> [Available records]
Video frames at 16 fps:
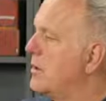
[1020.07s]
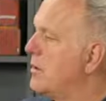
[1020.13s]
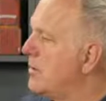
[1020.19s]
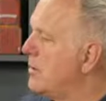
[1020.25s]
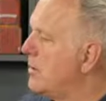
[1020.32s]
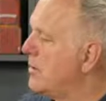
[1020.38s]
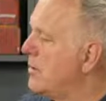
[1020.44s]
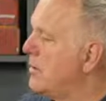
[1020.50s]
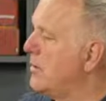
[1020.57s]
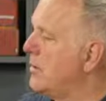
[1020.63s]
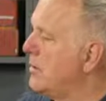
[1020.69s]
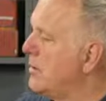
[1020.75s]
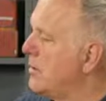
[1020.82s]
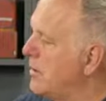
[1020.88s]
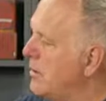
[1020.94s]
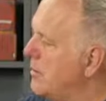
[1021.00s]
Oh, there
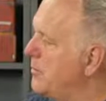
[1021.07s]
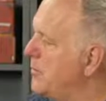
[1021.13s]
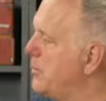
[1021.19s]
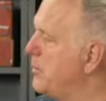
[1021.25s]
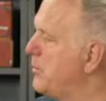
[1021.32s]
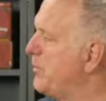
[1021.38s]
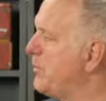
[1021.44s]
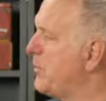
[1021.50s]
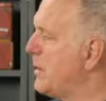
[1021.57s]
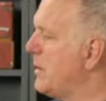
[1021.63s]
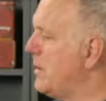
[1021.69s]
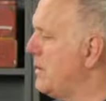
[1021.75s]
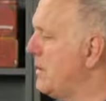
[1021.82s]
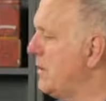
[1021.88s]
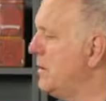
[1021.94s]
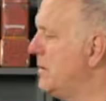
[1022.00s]
they are.
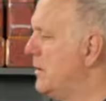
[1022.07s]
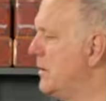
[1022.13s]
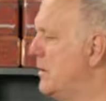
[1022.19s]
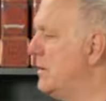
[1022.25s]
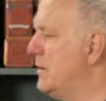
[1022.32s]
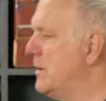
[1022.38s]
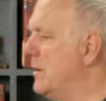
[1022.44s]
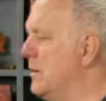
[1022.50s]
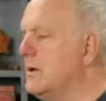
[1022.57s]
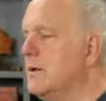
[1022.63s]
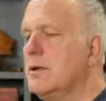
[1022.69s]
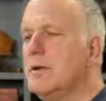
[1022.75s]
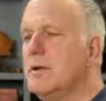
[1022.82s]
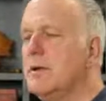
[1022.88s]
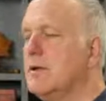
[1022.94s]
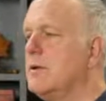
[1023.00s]
Huh.
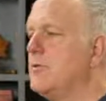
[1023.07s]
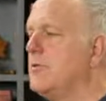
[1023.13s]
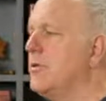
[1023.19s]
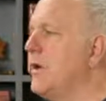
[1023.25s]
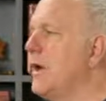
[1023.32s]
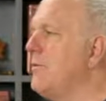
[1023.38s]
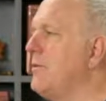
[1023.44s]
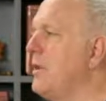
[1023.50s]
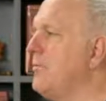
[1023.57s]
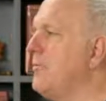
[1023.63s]
So you haven't left for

> [What needs to be done]
Pictures in the records above are not copied; print everything else exactly.

> [Answer section]
Video frames at 16 fps:
[1020.07s]
[1020.13s]
[1020.19s]
[1020.25s]
[1020.32s]
[1020.38s]
[1020.44s]
[1020.50s]
[1020.57s]
[1020.63s]
[1020.69s]
[1020.75s]
[1020.82s]
[1020.88s]
[1020.94s]
[1021.00s]
Oh, there
[1021.07s]
[1021.13s]
[1021.19s]
[1021.25s]
[1021.32s]
[1021.38s]
[1021.44s]
[1021.50s]
[1021.57s]
[1021.63s]
[1021.69s]
[1021.75s]
[1021.82s]
[1021.88s]
[1021.94s]
[1022.00s]
they are.
[1022.07s]
[1022.13s]
[1022.19s]
[1022.25s]
[1022.32s]
[1022.38s]
[1022.44s]
[1022.50s]
[1022.57s]
[1022.63s]
[1022.69s]
[1022.75s]
[1022.82s]
[1022.88s]
[1022.94s]
[1023.00s]
Huh.
[1023.07s]
[1023.13s]
[1023.19s]
[1023.25s]
[1023.32s]
[1023.38s]
[1023.44s]
[1023.50s]
[1023.57s]
[1023.63s]
So you haven't left for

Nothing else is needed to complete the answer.